E ancora: se è vero che la carenza di istruzione è uno dei principali fattori di vulnerabilità e di insicurezza – e non a caso caratterizza le persone e i segmenti sociali che manifestano maggiore disagio di fronte alla complessità delle trasformazioni a cui siamo esposti – allora investire sull’educazione significa contrastare le condizioni che alimentano il populismo e rafforzare la democrazia.

Infine il buon funzionamento dello Stato. “Più che la globalizzazione” - ha scritto nei giorni scorsi Marco Bentivogli – l’inefficienza del nostro Stato è garanzia di immobilismo e disuguaglianze”. L’esigibilità dei diritti fondamentali richiede che lo Stato funzioni. E perché questo accada è necessario vincere resistenze, rendite e corporativismi, formare e riconoscere le competenze, premiare il merito: non proprio ciò che ci ha caratterizzato negli ultimi decenni. Anche qui, dunque, serve una svolta.

Lavoro, istruzione, trasformazione dello Stato. Questi obiettivi investono il ruolo e il posizionamento del partito prim’ancora che la funzione di governo, ribadendo che le due cose non possono coincidere. E proprio al partito compete, anzitutto, ritrovare l’empatia che è mancata in questi anni.

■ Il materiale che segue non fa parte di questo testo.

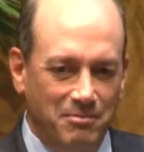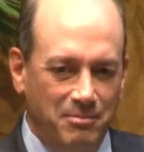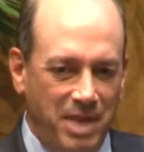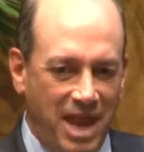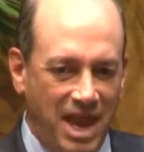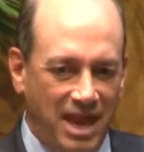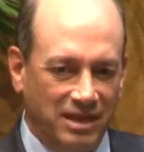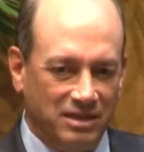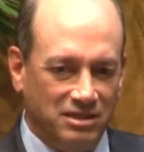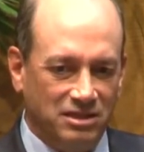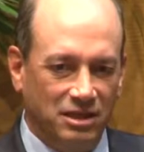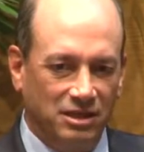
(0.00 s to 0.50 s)

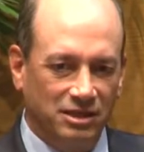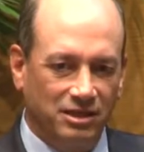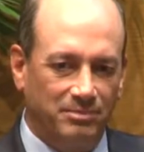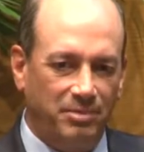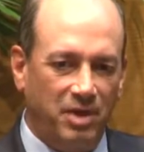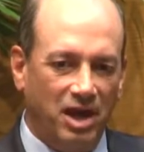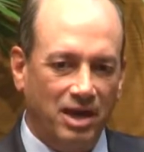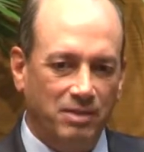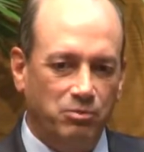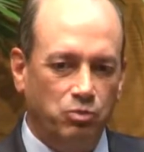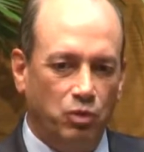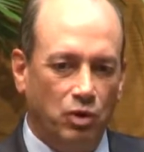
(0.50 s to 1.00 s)
bangs on the
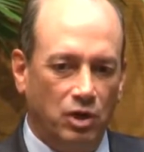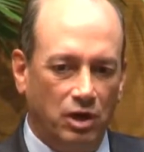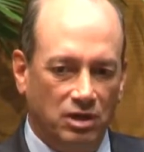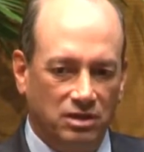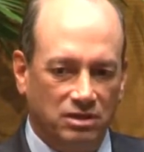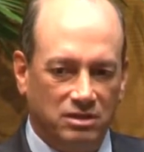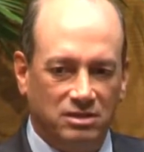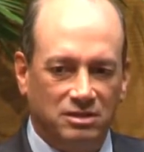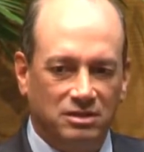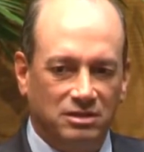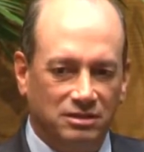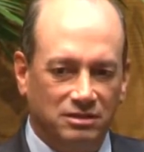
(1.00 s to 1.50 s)
pipe
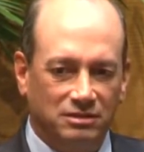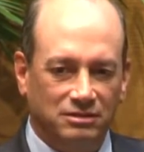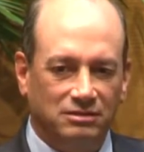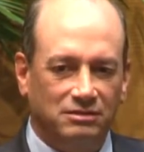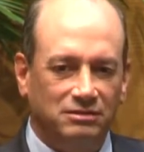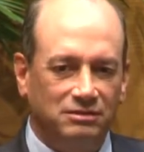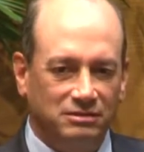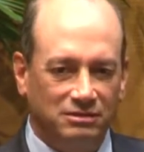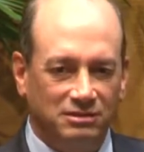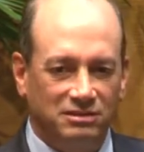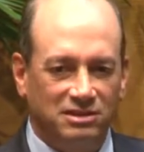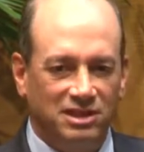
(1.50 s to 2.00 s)
once and
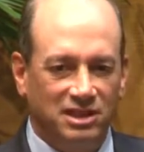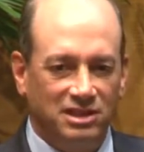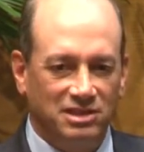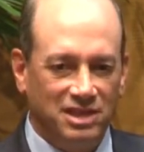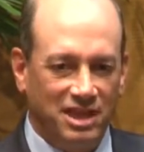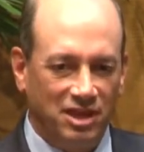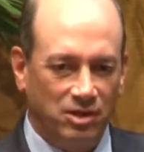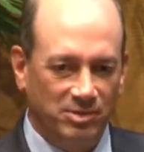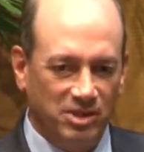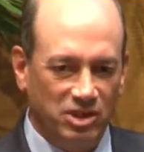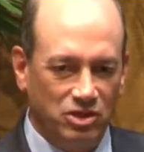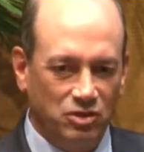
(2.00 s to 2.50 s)
says
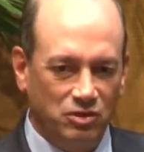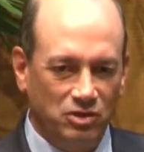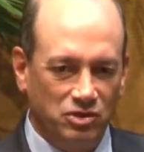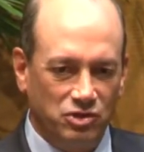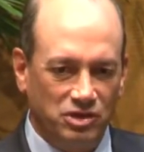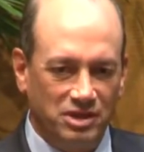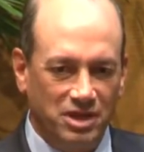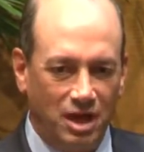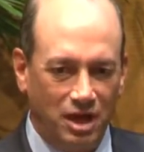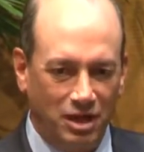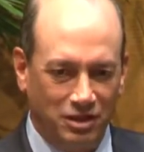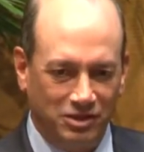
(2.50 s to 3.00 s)
that'll be
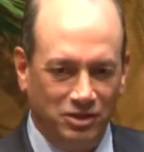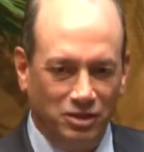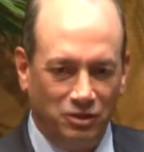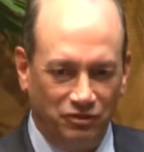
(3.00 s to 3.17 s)
$200.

Riconoscere la sofferenza per potersene fare carico; comprendere che alcuni temi agitati dalla destra – il bisogno di protezione, la richiesta di sicurezza, una diversa gestione dell’immigrazione, la cura delle tradizioni territoriali e nazionali – corrispondono in realtà a istanze reali delle componenti più fragili della popolazione, e non possono quindi essere derubricati come temi di destra, ma meritano rispetto e risposte. Per ritrovare quel popolo, riconquistarne la fiducia e il consenso.

Non c’è molto tempo. Come ha scritto Massimo Giannini, “ora che l’economia subisce i morsi devastanti della pandemia (…) rischiamo in politica lo stesso dramma che stiamo vivendo con il Covid: l’arrivo di una seconda ondata del populismo”. Per l’Italia sarebbe esiziale. La sinistra ha dunque il compito e la responsabilità di evitare che possa accadere.